### Exercise directions
What is needed is an exact copy of every line from the one with "[1:12.70-1:13.70]" to the end of the entries below, without the pictures.

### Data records
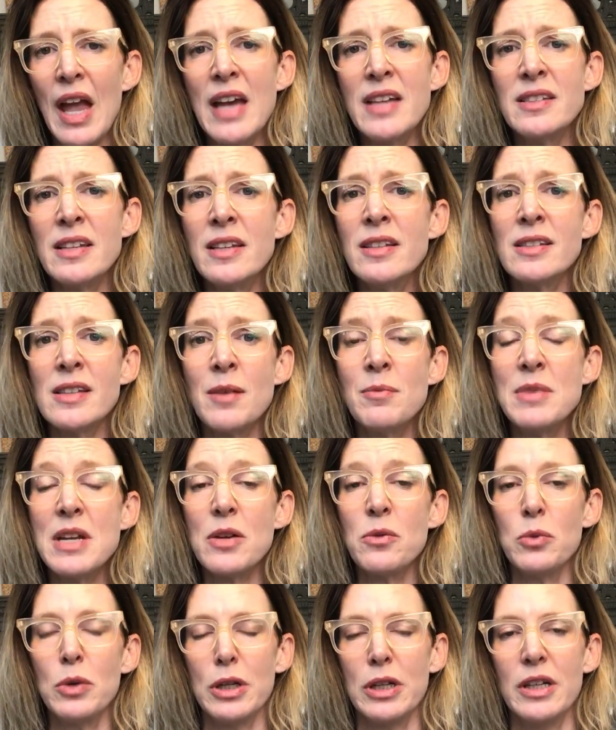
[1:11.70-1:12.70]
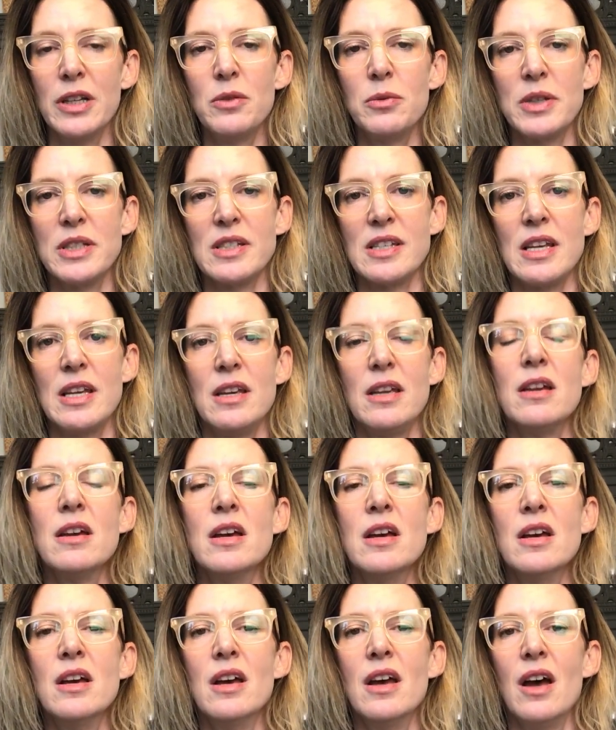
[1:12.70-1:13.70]
as he someday would once he
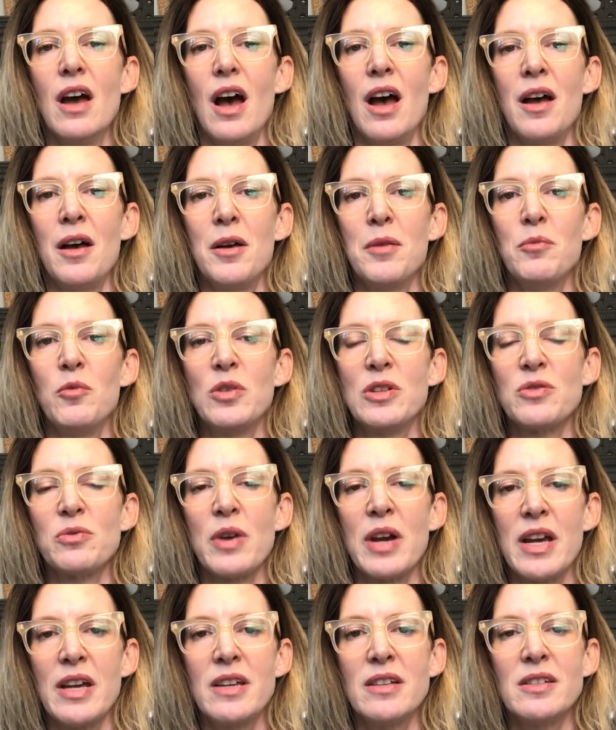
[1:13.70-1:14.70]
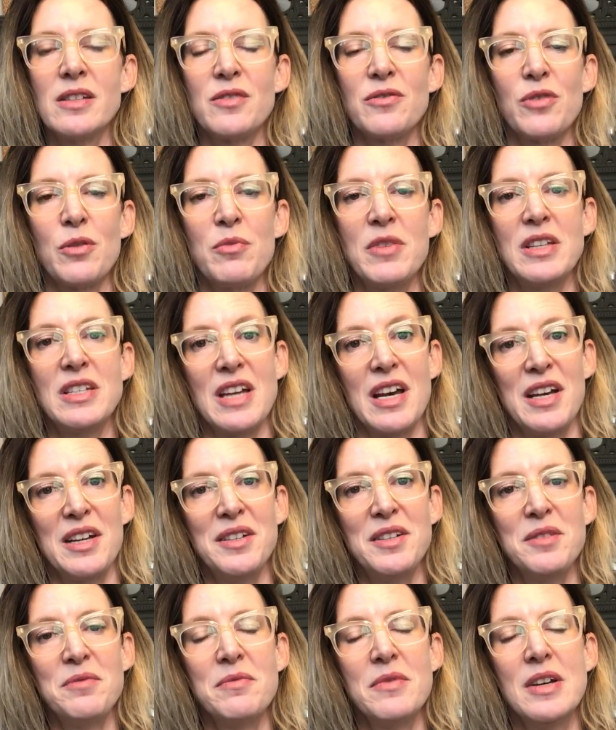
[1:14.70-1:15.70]
um, was raised from the
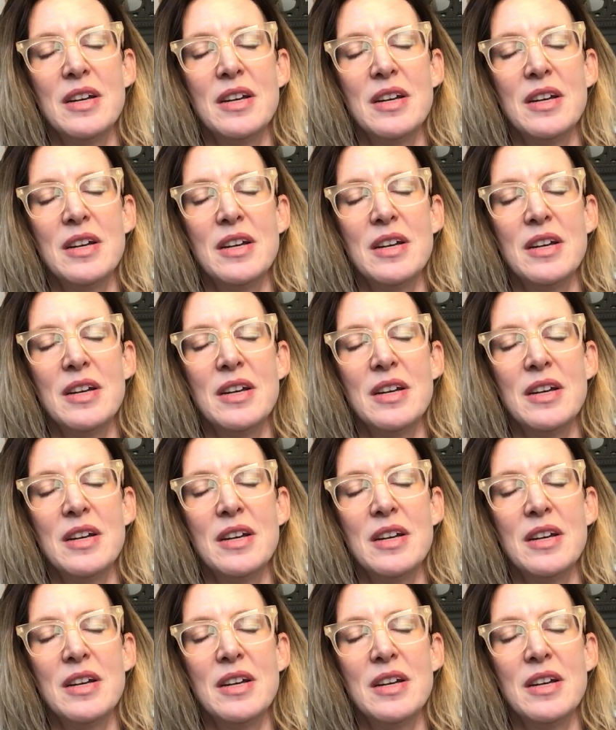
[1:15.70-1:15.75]
dead.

### Output below
[1:12.70-1:13.70]
as he someday would once he
[1:13.70-1:14.70]
[1:14.70-1:15.70]
um, was raised from the
[1:15.70-1:15.75]
dead.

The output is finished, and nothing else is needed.